╭──

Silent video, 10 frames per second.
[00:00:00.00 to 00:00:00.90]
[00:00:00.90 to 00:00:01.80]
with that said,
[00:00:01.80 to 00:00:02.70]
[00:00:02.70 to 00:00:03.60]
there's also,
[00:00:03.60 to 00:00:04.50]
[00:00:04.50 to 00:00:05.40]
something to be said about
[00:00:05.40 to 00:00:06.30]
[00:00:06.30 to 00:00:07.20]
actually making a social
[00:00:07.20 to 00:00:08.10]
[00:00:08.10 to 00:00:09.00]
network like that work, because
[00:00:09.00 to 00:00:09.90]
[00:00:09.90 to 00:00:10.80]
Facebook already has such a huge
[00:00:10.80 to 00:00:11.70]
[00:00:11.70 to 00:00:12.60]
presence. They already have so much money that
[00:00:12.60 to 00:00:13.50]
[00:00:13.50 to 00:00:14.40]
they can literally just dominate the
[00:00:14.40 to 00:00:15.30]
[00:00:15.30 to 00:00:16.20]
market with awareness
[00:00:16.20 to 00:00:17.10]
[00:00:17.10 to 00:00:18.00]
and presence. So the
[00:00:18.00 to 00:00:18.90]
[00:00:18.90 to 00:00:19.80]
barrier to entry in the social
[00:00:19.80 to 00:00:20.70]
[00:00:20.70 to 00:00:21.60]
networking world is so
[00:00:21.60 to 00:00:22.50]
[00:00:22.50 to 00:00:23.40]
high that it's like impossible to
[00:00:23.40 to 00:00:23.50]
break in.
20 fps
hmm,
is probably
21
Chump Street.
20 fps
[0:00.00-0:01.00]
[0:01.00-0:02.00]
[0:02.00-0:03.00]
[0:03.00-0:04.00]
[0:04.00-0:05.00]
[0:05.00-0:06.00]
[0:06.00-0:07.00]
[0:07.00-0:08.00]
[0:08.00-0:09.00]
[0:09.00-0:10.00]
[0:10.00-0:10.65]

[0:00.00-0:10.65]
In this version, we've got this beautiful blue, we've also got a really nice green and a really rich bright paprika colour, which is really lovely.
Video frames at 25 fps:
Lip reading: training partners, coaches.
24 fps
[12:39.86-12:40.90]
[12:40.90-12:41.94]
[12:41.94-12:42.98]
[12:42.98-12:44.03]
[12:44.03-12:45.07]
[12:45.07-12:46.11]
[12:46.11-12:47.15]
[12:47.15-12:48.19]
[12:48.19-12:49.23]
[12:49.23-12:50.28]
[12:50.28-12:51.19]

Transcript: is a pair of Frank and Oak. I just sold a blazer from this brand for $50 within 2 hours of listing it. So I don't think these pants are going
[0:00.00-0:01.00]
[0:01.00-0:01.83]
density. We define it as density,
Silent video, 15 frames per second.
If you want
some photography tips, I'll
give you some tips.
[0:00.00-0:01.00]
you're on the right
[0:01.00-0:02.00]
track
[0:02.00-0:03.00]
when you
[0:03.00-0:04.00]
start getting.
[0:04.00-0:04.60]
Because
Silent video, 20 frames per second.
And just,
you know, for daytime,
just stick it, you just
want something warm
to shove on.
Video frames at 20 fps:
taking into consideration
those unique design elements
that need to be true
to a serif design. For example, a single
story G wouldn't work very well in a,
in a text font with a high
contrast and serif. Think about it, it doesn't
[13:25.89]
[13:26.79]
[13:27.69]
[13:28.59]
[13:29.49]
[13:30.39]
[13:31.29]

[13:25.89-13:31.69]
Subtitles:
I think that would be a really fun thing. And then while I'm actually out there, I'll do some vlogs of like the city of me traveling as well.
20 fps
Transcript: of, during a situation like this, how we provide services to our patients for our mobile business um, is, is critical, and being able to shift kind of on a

╰──

*Task item*:
Each record must be reproduced exactly, with nothing missing.

*Output of the task*:
Silent video, 10 frames per second.
[00:00:00.00 to 00:00:00.90]
[00:00:00.90 to 00:00:01.80]
with that said,
[00:00:01.80 to 00:00:02.70]
[00:00:02.70 to 00:00:03.60]
there's also,
[00:00:03.60 to 00:00:04.50]
[00:00:04.50 to 00:00:05.40]
something to be said about
[00:00:05.40 to 00:00:06.30]
[00:00:06.30 to 00:00:07.20]
actually making a social
[00:00:07.20 to 00:00:08.10]
[00:00:08.10 to 00:00:09.00]
network like that work, because
[00:00:09.00 to 00:00:09.90]
[00:00:09.90 to 00:00:10.80]
Facebook already has such a huge
[00:00:10.80 to 00:00:11.70]
[00:00:11.70 to 00:00:12.60]
presence. They already have so much money that
[00:00:12.60 to 00:00:13.50]
[00:00:13.50 to 00:00:14.40]
they can literally just dominate the
[00:00:14.40 to 00:00:15.30]
[00:00:15.30 to 00:00:16.20]
market with awareness
[00:00:16.20 to 00:00:17.10]
[00:00:17.10 to 00:00:18.00]
and presence. So the
[00:00:18.00 to 00:00:18.90]
[00:00:18.90 to 00:00:19.80]
barrier to entry in the social
[00:00:19.80 to 00:00:20.70]
[00:00:20.70 to 00:00:21.60]
networking world is so
[00:00:21.60 to 00:00:22.50]
[00:00:22.50 to 00:00:23.40]
high that it's like impossible to
[00:00:23.40 to 00:00:23.50]
break in.
20 fps
hmm,
is probably
21
Chump Street.
20 fps
[0:00.00-0:01.00]
[0:01.00-0:02.00]
[0:02.00-0:03.00]
[0:03.00-0:04.00]
[0:04.00-0:05.00]
[0:05.00-0:06.00]
[0:06.00-0:07.00]
[0:07.00-0:08.00]
[0:08.00-0:09.00]
[0:09.00-0:10.00]
[0:10.00-0:10.65]

[0:00.00-0:10.65]
In this version, we've got this beautiful blue, we've also got a really nice green and a really rich bright paprika colour, which is really lovely.
Video frames at 25 fps:
Lip reading: training partners, coaches.
24 fps
[12:39.86-12:40.90]
[12:40.90-12:41.94]
[12:41.94-12:42.98]
[12:42.98-12:44.03]
[12:44.03-12:45.07]
[12:45.07-12:46.11]
[12:46.11-12:47.15]
[12:47.15-12:48.19]
[12:48.19-12:49.23]
[12:49.23-12:50.28]
[12:50.28-12:51.19]

Transcript: is a pair of Frank and Oak. I just sold a blazer from this brand for $50 within 2 hours of listing it. So I don't think these pants are going
[0:00.00-0:01.00]
[0:01.00-0:01.83]
density. We define it as density,
Silent video, 15 frames per second.
If you want
some photography tips, I'll
give you some tips.
[0:00.00-0:01.00]
you're on the right
[0:01.00-0:02.00]
track
[0:02.00-0:03.00]
when you
[0:03.00-0:04.00]
start getting.
[0:04.00-0:04.60]
Because
Silent video, 20 frames per second.
And just,
you know, for daytime,
just stick it, you just
want something warm
to shove on.
Video frames at 20 fps:
taking into consideration
those unique design elements
that need to be true
to a serif design. For example, a single
story G wouldn't work very well in a,
in a text font with a high
contrast and serif. Think about it, it doesn't
[13:25.89]
[13:26.79]
[13:27.69]
[13:28.59]
[13:29.49]
[13:30.39]
[13:31.29]

[13:25.89-13:31.69]
Subtitles:
I think that would be a really fun thing. And then while I'm actually out there, I'll do some vlogs of like the city of me traveling as well.
20 fps
Transcript: of, during a situation like this, how we provide services to our patients for our mobile business um, is, is critical, and being able to shift kind of on a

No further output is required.